La niña había fallecido a los seis años. Su funeral se celebró con solemnidad y su nombre quedó grabado en la fría piedra de un muro conmemorativo. Sin embargo, cuando ambos pilotos perdieron el conocimiento a 11.500 metros de altura, una niña de once años se acercó a la cabina y pronunció dos palabras que dejaron paralizados en el aire a los experimentados pilotos de cazas F-22: Ghost Rider. Los muertos habían regresado.

Ava Morrison ocupa el asiento 14C, el del medio en la cabina de clase económica del vuelo 892 de United Airlines. Tiene once años, aunque aparenta menos edad; su estatura es menuda y discreta. Su cabello oscuro está recogido en una sencilla y práctica coleta, que le cubre el rostro. Viste ropa limpia pero visiblemente usada, prendas heredadas que su tío James había recogido de varias tiendas de segunda mano para asegurarse de que no llamara la atención.
A sus pies descansa una mochila maltrecha que contiene todo su universo. Dentro hay tres mudas de ropa, una fotografía de una mujer que posa orgullosa con un traje de vuelo y una pequeña caja de madera sellada con cenizas humanas. El hombre de negocios del asiento 14B apenas se percata de su presencia; su atención se centra de inmediato en el portátil que abre. La mujer del asiento 14A, en cambio, le dedica una sonrisa amable y maternal y le ofrece un caramelo.
«¿Viajas sola, cariño?», pregunta la mujer con voz llena de amabilidad.
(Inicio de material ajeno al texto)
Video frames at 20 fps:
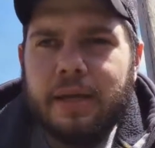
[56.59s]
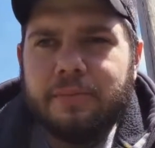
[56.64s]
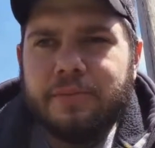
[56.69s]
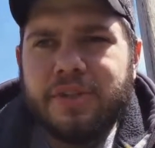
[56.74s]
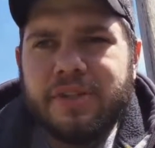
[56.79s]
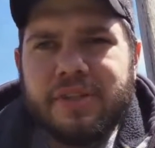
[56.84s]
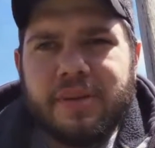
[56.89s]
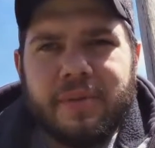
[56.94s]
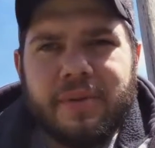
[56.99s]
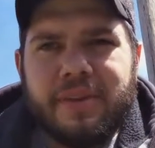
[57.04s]

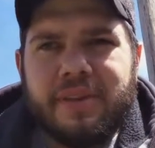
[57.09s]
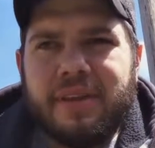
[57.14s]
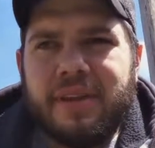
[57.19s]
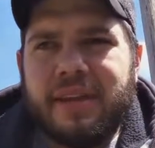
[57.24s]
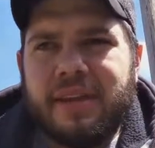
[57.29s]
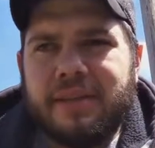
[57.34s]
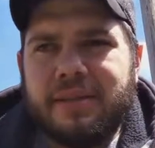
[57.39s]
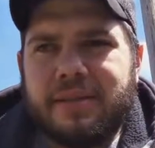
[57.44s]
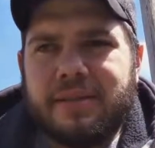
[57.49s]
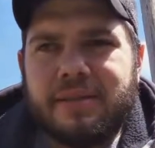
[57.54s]
Just some of the
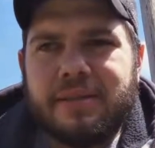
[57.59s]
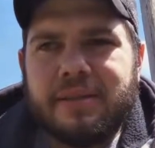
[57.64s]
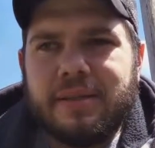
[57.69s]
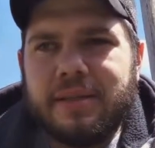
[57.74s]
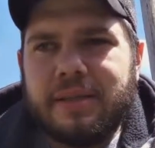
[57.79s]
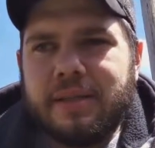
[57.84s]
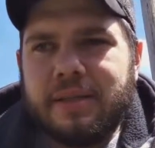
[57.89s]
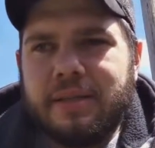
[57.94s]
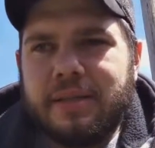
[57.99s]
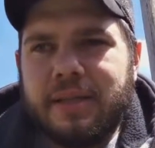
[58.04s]
things
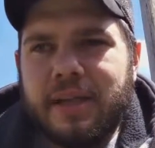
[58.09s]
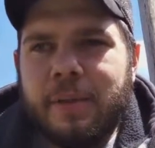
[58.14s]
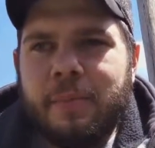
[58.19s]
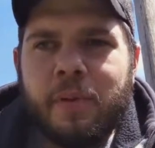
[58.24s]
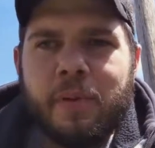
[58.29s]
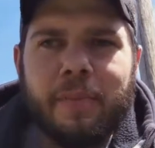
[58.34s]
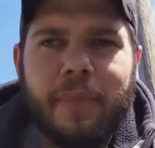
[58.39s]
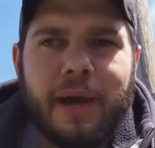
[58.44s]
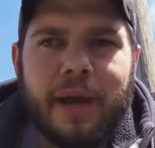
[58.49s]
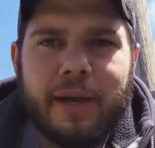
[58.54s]
to keep
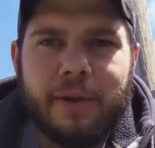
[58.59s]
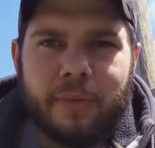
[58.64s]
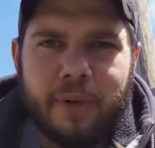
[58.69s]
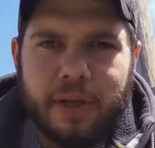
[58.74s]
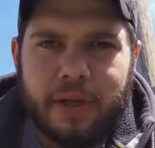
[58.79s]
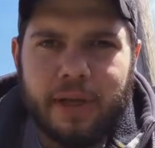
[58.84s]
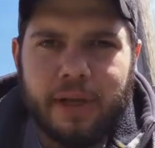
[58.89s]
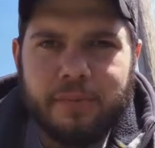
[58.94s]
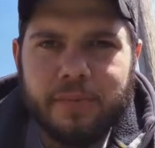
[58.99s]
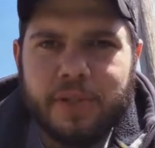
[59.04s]
in mind when
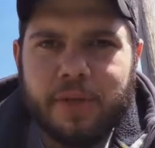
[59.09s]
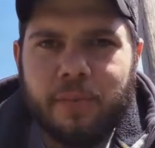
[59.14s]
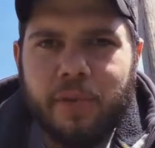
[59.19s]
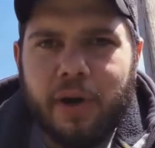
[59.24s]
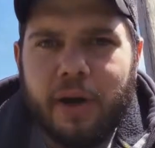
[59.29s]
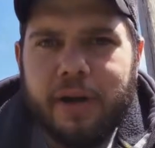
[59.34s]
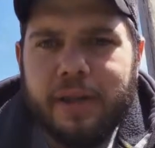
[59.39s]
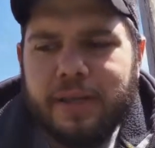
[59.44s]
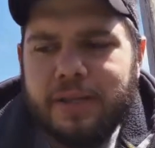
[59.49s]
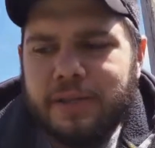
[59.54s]
it comes to
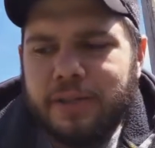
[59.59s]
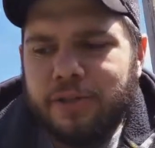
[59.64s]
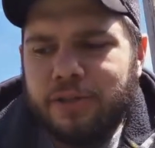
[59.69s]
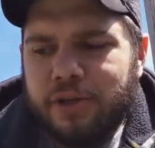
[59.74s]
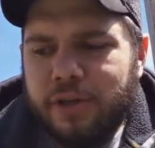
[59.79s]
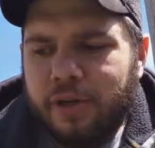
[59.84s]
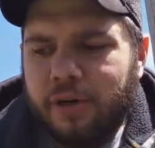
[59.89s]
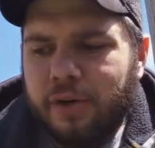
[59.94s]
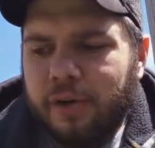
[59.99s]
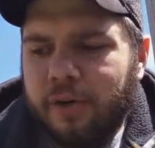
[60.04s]
broadheads in
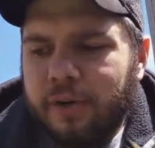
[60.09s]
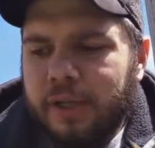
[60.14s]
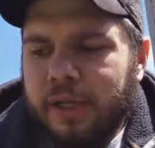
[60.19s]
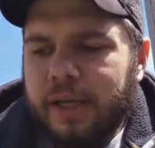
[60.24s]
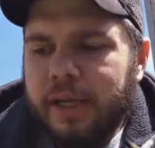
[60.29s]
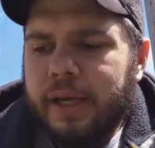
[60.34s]
general.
Ava asiente, aceptando el caramelo con cortesía ensayada. «Sí, señora. Voy a visitar a mi familia.»
La mentira se desliza de sus labios con facilidad. Cinco años oculta, cinco años de pasar desapercibida, le han enseñado a mimetizarse con el entorno. Es simplemente otra menor no acompañada, probablemente viajando para ver a su padre o abuelos, que solo requiere la atención superficial y rutinaria que los auxiliares de vuelo prestan a los niños que viajan solos.
Una azafata se detiene en su fila, consulta sus documentos y sonríe con profesionalidad. «¿Estás bien, cariño? ¿Necesitas algo antes de despegar?»
«Estoy bien, gracias», responde Ava en voz baja.
Nadie ve la carga que lleva dentro. Nadie conoce las capacidades que oculta. Nadie sospecha que la chica callada y discreta del asiento del medio ha dedicado los últimos cinco años a dominar habilidades que la mayoría de los adultos jamás comprenderán.
El vuelo 892 despega de la puerta de embarque del Aeropuerto Internacional de Los Ángeles exactamente a las 14:47. Se trata de un Boeing 777, un avión enorme con capacidad para 368 pasajeros, aunque hoy lleva 298 pasajeros y una tripulación de 14 personas. Es un vuelo de rutina por la tarde con destino a Washington Dulles. El cielo está despejado, el viento es suave y las condiciones para volar son absolutamente perfectas.
Mientras el avión se dirige a la pista, Ava cierra los ojos y comienza el ritual mental que el tío James le había inculcado. Repasa mentalmente los sistemas del avión, visualizando la maquinaria. Boeing 777: dos motores turbofán de alto índice de derivación, arquitectura de control fly-by-wire, sistemas avanzados de piloto automático, sistemas hidráulicos redundantes.